*** Available data ***

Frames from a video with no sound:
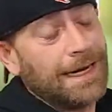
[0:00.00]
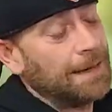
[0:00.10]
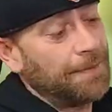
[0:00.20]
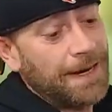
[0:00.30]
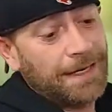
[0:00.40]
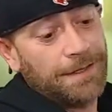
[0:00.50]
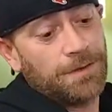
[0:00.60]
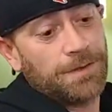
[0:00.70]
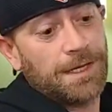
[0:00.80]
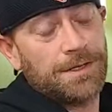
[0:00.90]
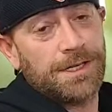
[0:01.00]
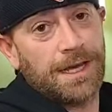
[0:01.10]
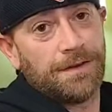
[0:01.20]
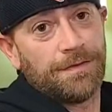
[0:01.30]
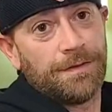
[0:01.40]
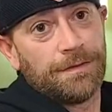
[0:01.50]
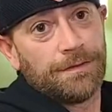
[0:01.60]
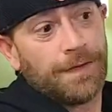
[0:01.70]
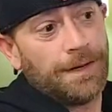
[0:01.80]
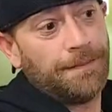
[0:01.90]
I get back in the hotel safe,
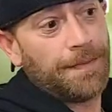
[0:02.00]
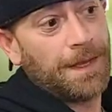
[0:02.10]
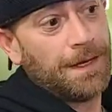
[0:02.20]
right?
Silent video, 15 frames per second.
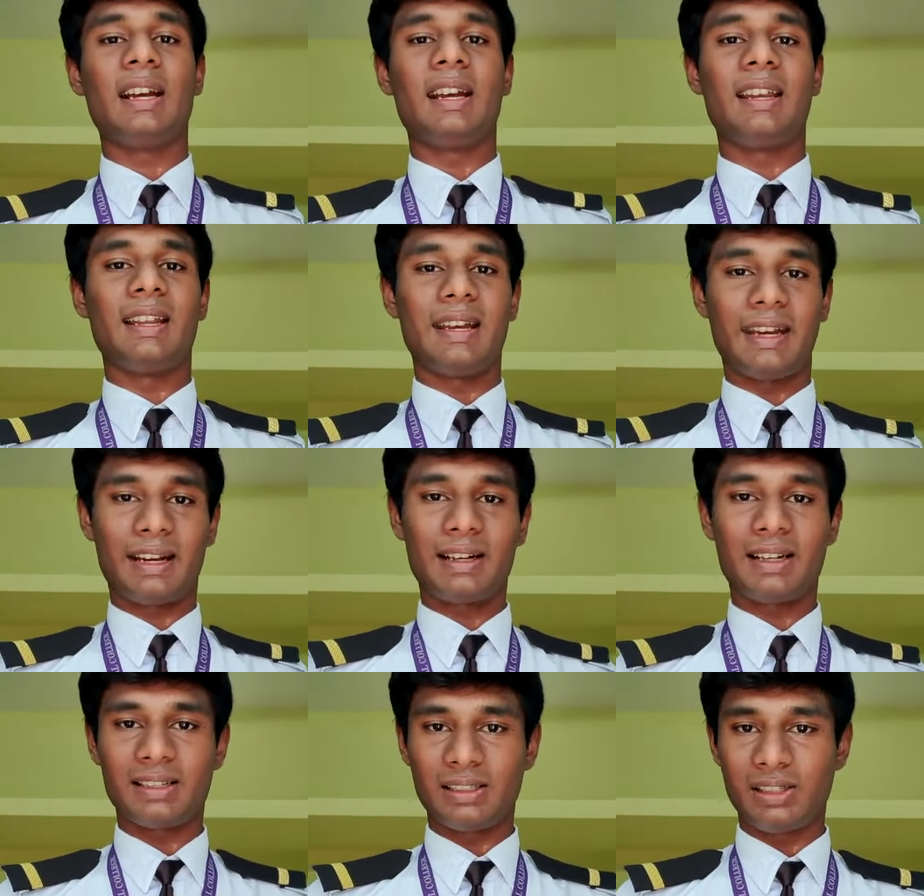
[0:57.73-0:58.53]
and
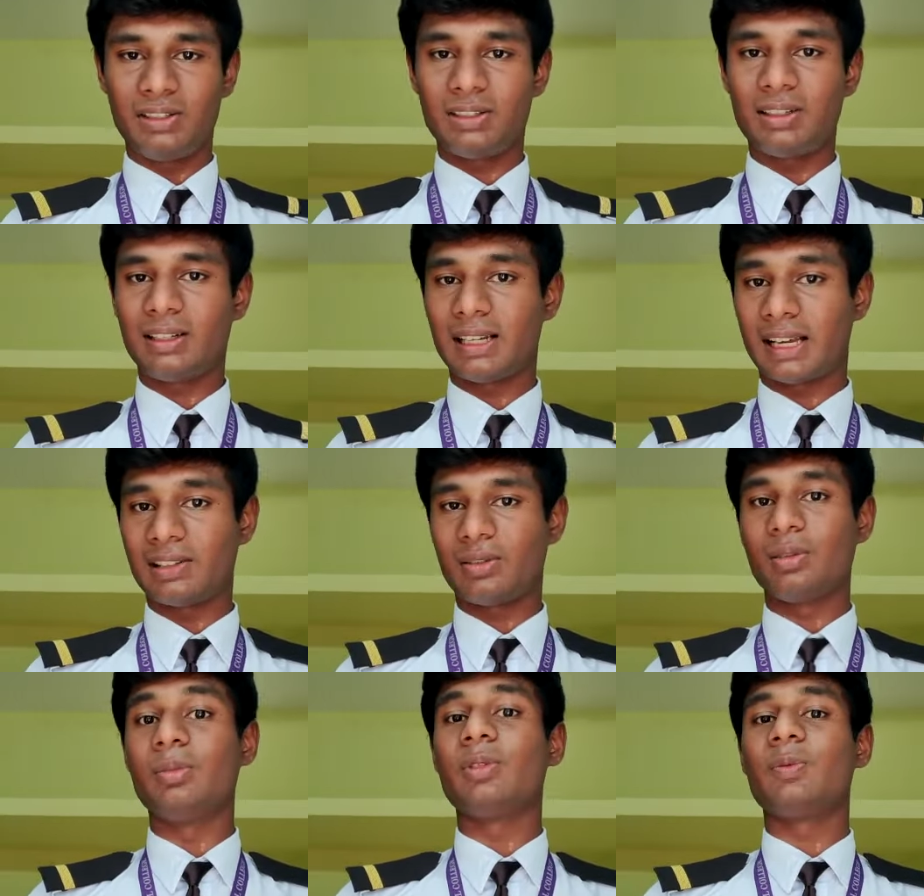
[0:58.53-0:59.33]
air-conditioned
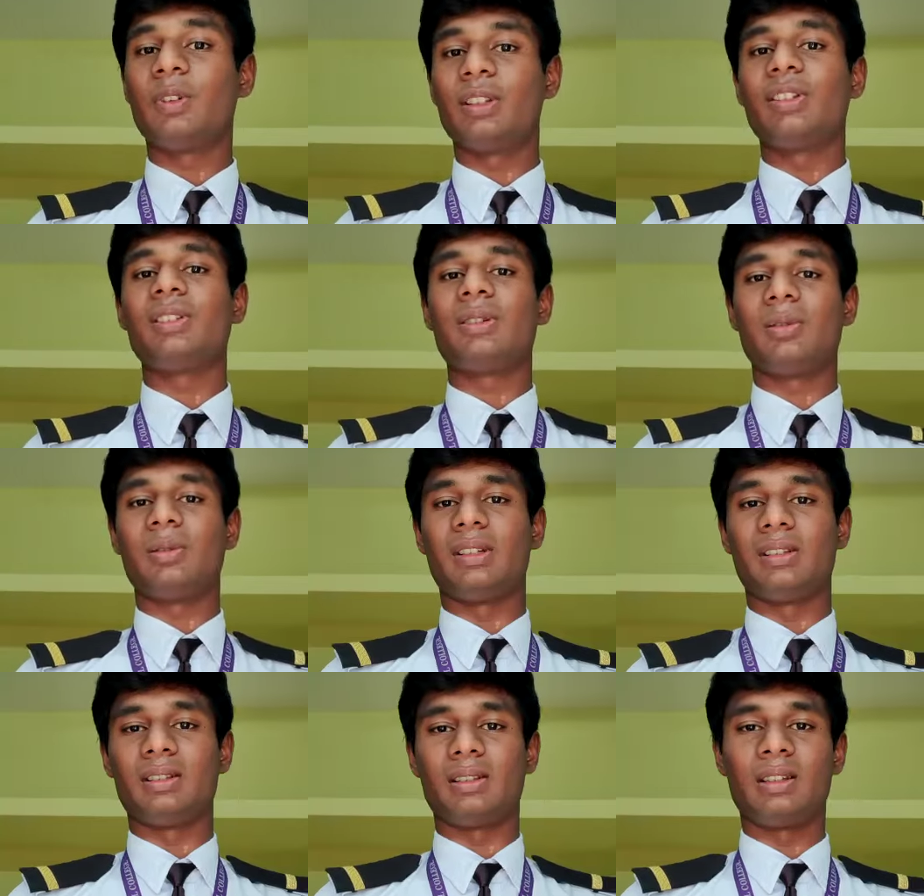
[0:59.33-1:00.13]
classrooms for the
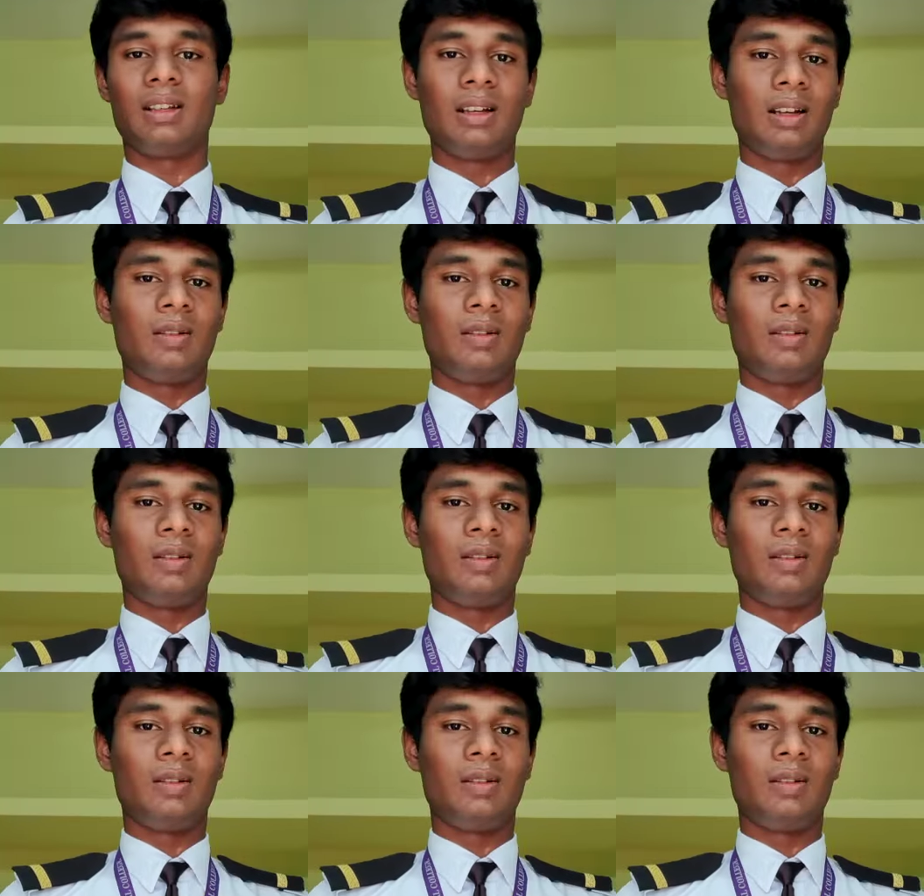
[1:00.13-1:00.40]
students,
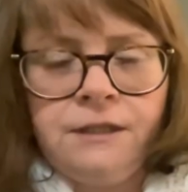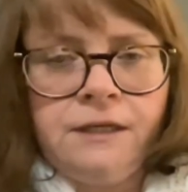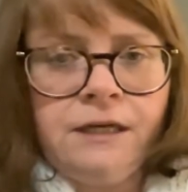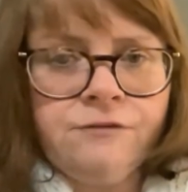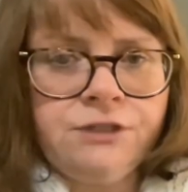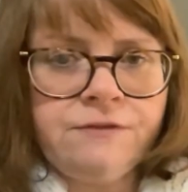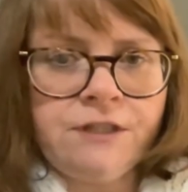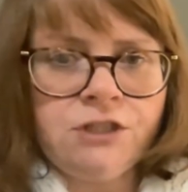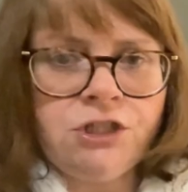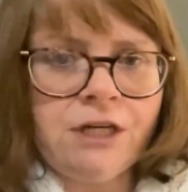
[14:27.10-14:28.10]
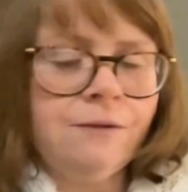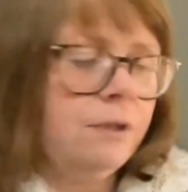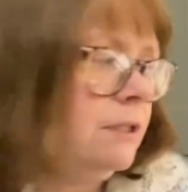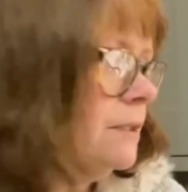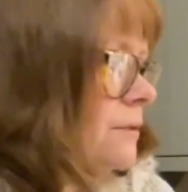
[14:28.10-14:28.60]
After you've had a
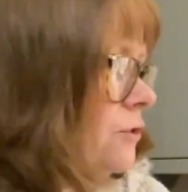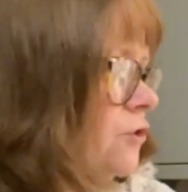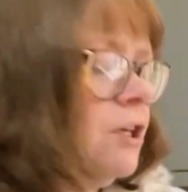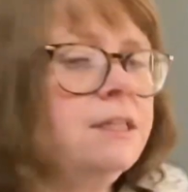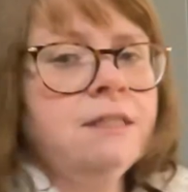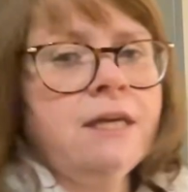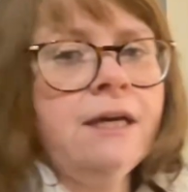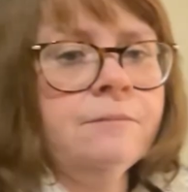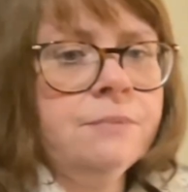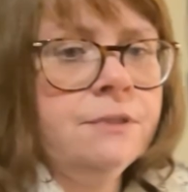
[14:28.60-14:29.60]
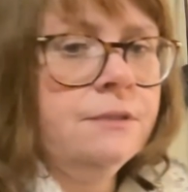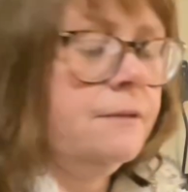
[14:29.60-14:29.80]
shower, just dry the taps.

*** End of Available data ***

Give the entries above again in full and exactly, but not the pictures.

Frames from a video with no sound:
[0:00.00]
[0:00.10]
[0:00.20]
[0:00.30]
[0:00.40]
[0:00.50]
[0:00.60]
[0:00.70]
[0:00.80]
[0:00.90]
[0:01.00]
[0:01.10]
[0:01.20]
[0:01.30]
[0:01.40]
[0:01.50]
[0:01.60]
[0:01.70]
[0:01.80]
[0:01.90]
I get back in the hotel safe,
[0:02.00]
[0:02.10]
[0:02.20]
right?
Silent video, 15 frames per second.
[0:57.73-0:58.53]
and
[0:58.53-0:59.33]
air-conditioned
[0:59.33-1:00.13]
classrooms for the
[1:00.13-1:00.40]
students,
[14:27.10-14:28.10]
[14:28.10-14:28.60]
After you've had a
[14:28.60-14:29.60]
[14:29.60-14:29.80]
shower, just dry the taps.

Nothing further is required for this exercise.